• **WHAT YOU SHOULD DO**: Copy out each line below verbatim, skipping any picture.

• **GIVEN RECORDS**:
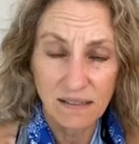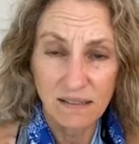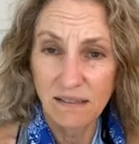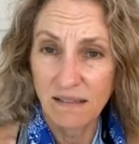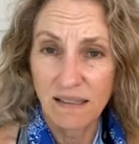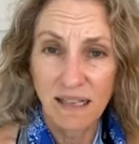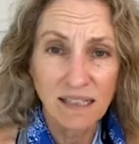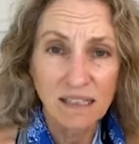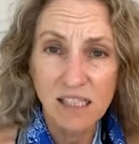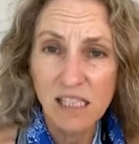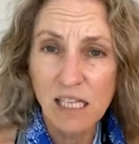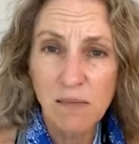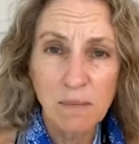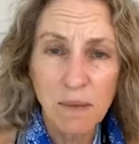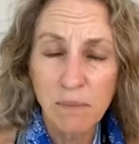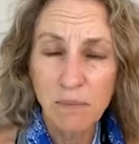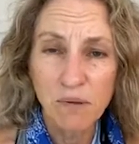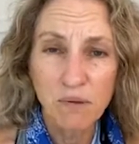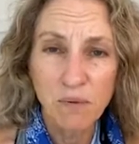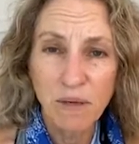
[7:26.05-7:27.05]
let's come
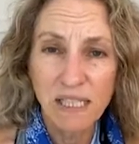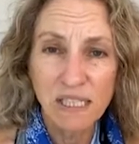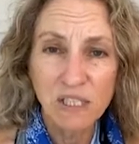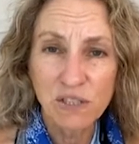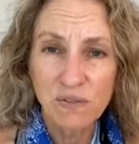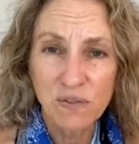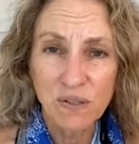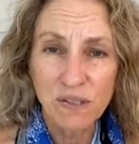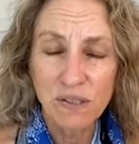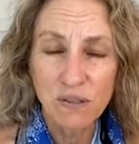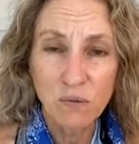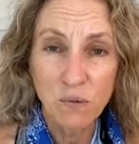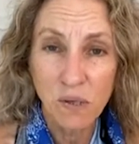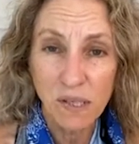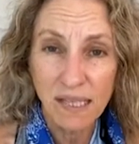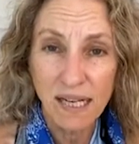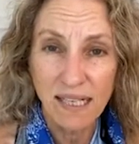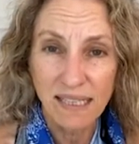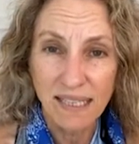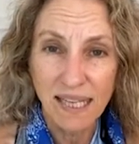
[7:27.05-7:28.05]
up with ways for you to
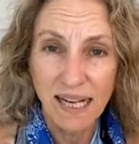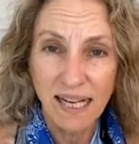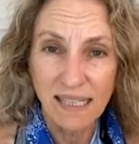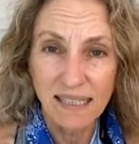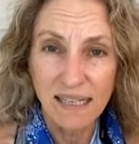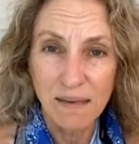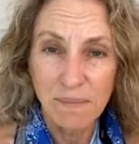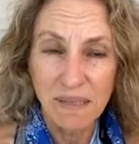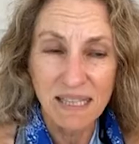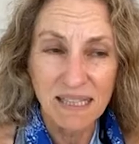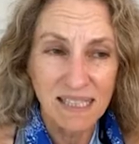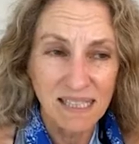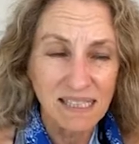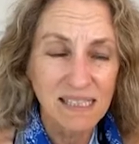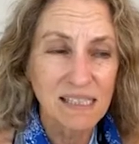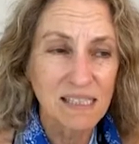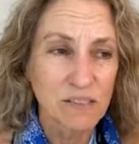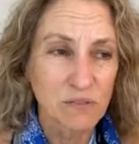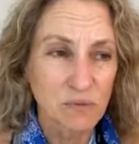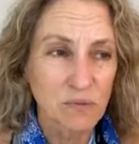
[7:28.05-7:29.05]
work on that. I mean,
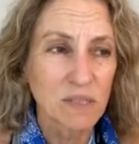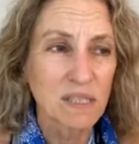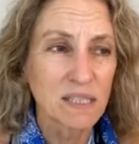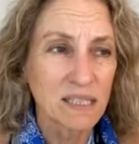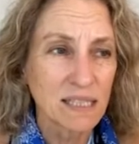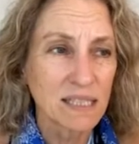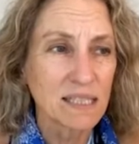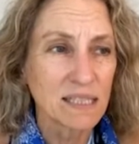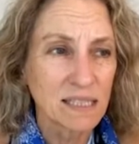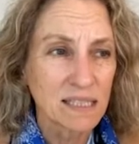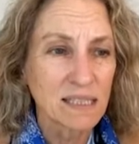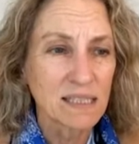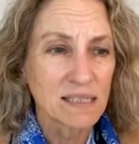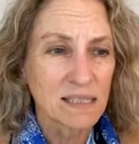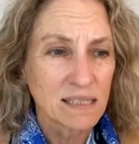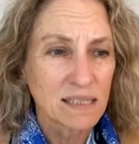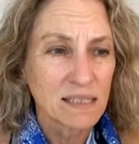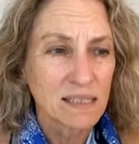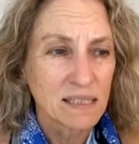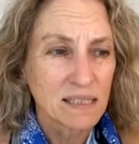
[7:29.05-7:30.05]
this is really,
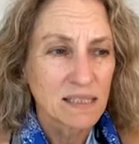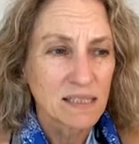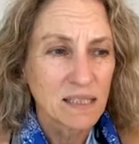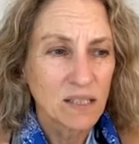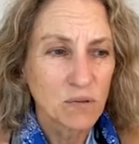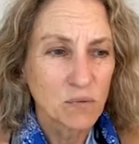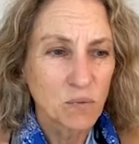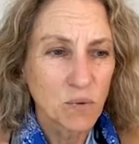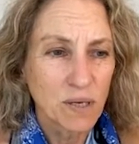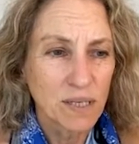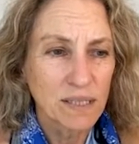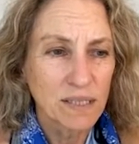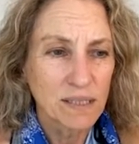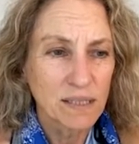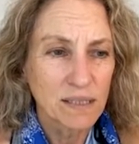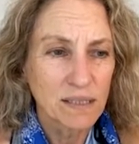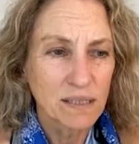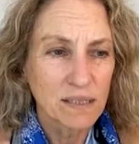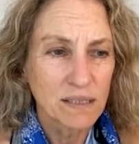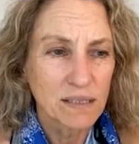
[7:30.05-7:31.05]

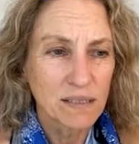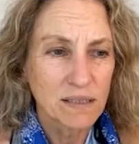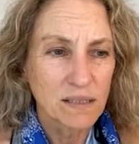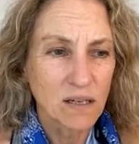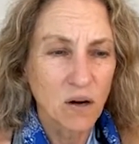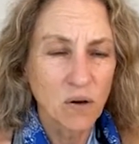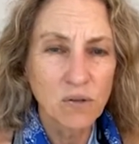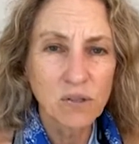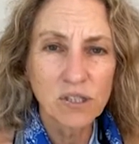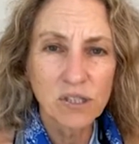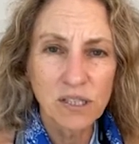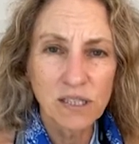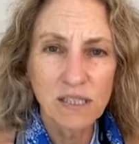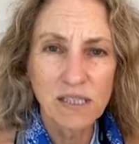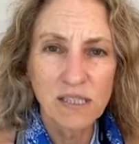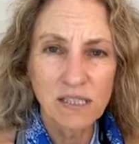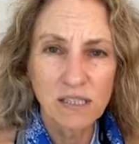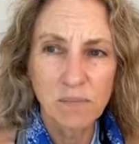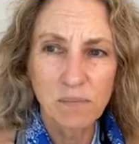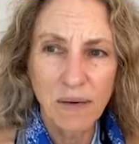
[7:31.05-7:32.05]
what Ocean
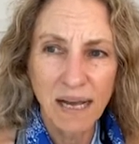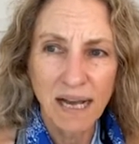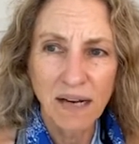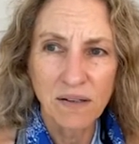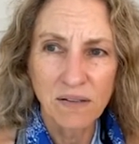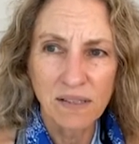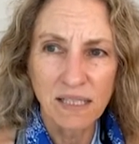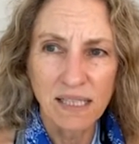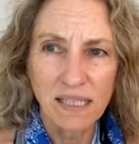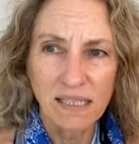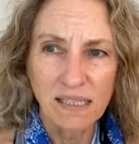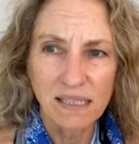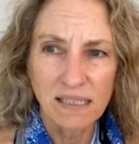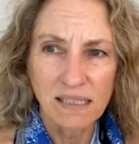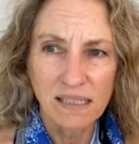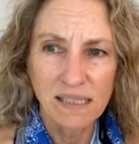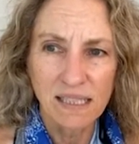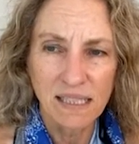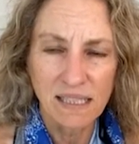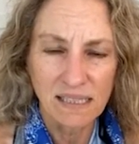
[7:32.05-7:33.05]
is about,
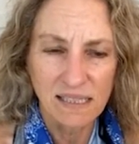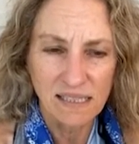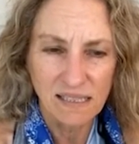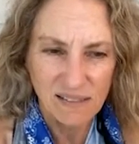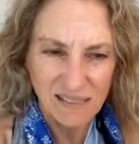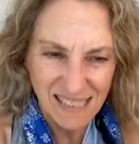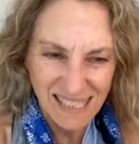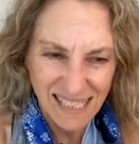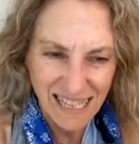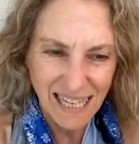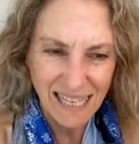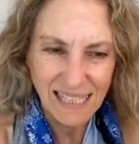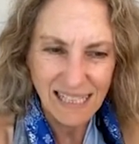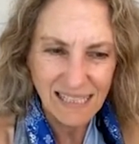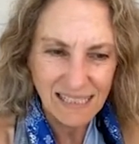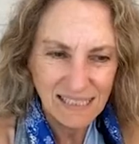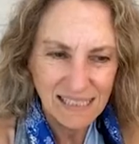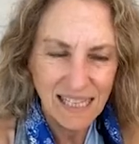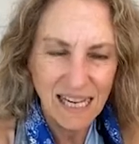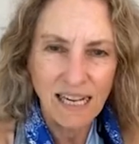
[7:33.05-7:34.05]
is
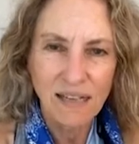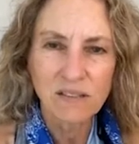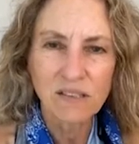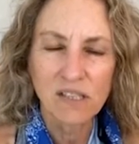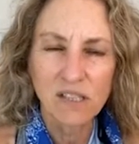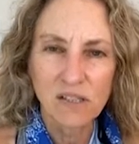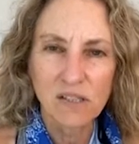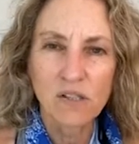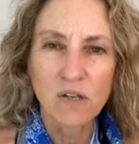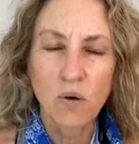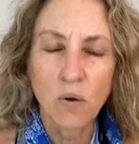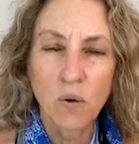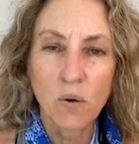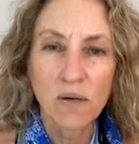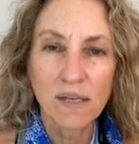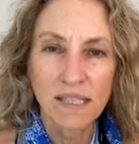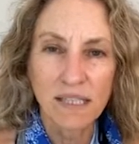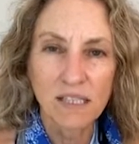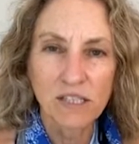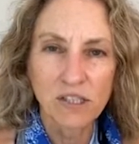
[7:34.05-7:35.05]
getting down to the
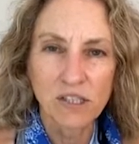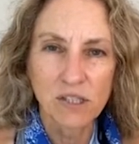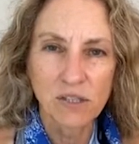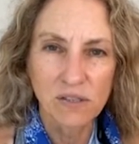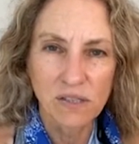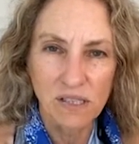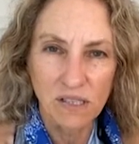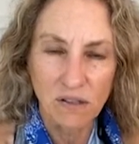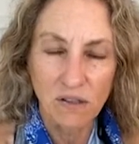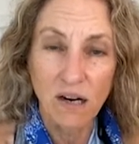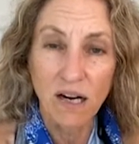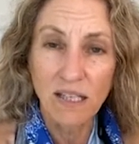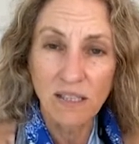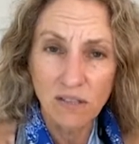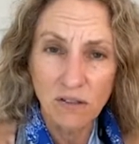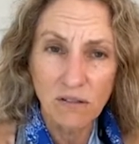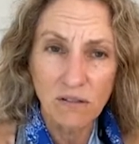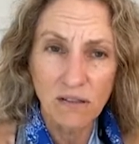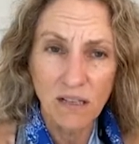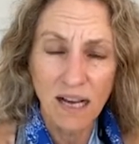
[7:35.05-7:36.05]
core issues that are
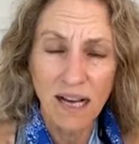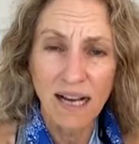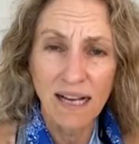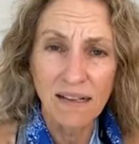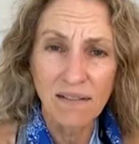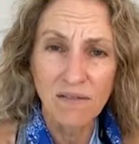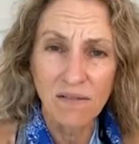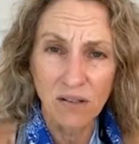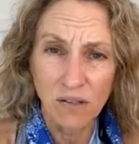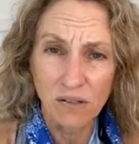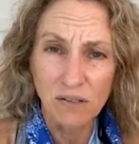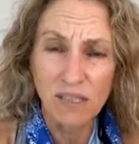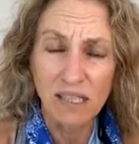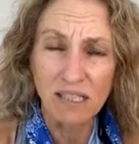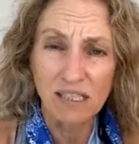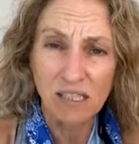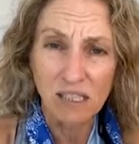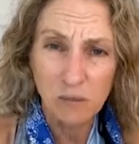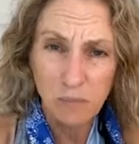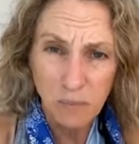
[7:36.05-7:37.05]
underlying those
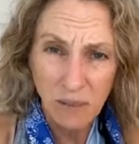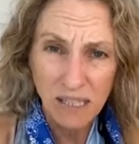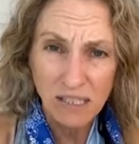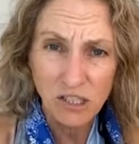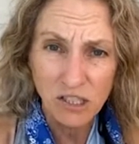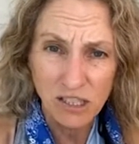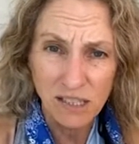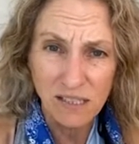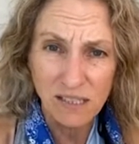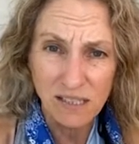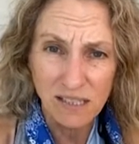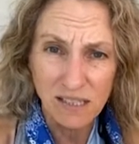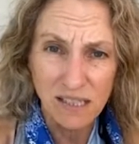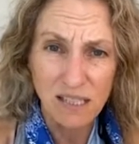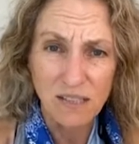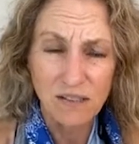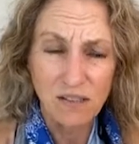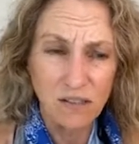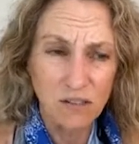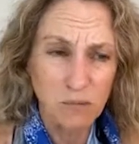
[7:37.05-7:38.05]
expressions,
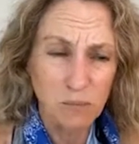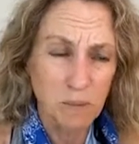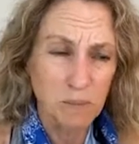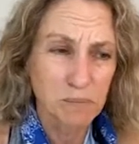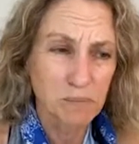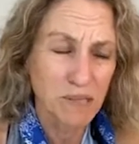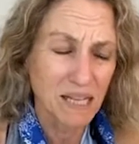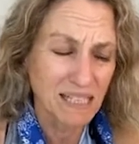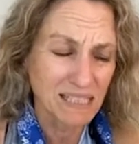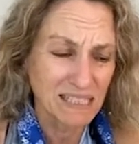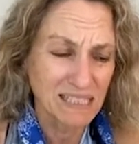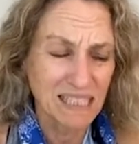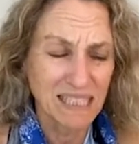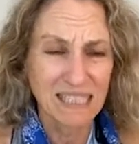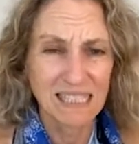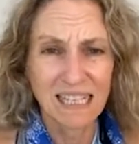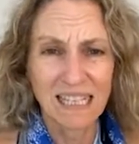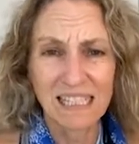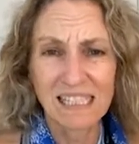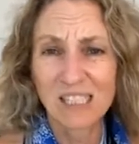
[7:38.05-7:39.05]
those
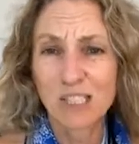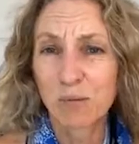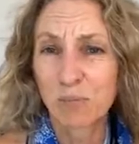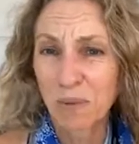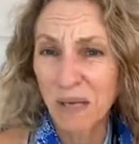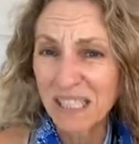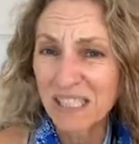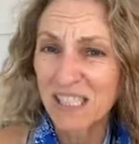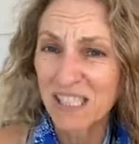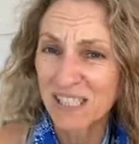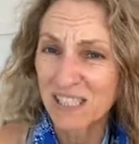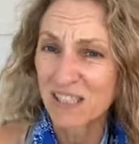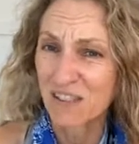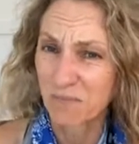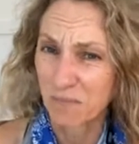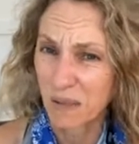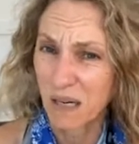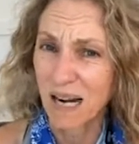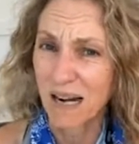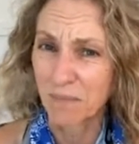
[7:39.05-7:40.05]
perplexing expressions
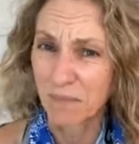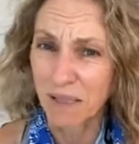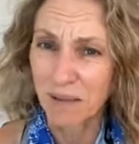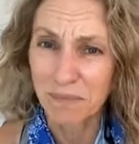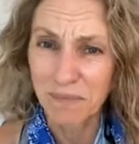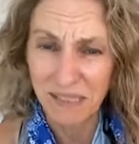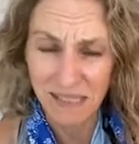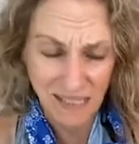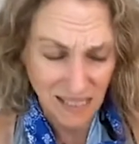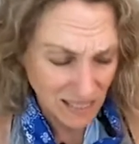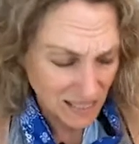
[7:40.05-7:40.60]
of problems.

• **RESPONSE TO THE TASK**:
[7:26.05-7:27.05]
let's come
[7:27.05-7:28.05]
up with ways for you to
[7:28.05-7:29.05]
work on that. I mean,
[7:29.05-7:30.05]
this is really,
[7:30.05-7:31.05]

[7:31.05-7:32.05]
what Ocean
[7:32.05-7:33.05]
is about,
[7:33.05-7:34.05]
is
[7:34.05-7:35.05]
getting down to the
[7:35.05-7:36.05]
core issues that are
[7:36.05-7:37.05]
underlying those
[7:37.05-7:38.05]
expressions,
[7:38.05-7:39.05]
those
[7:39.05-7:40.05]
perplexing expressions
[7:40.05-7:40.60]
of problems.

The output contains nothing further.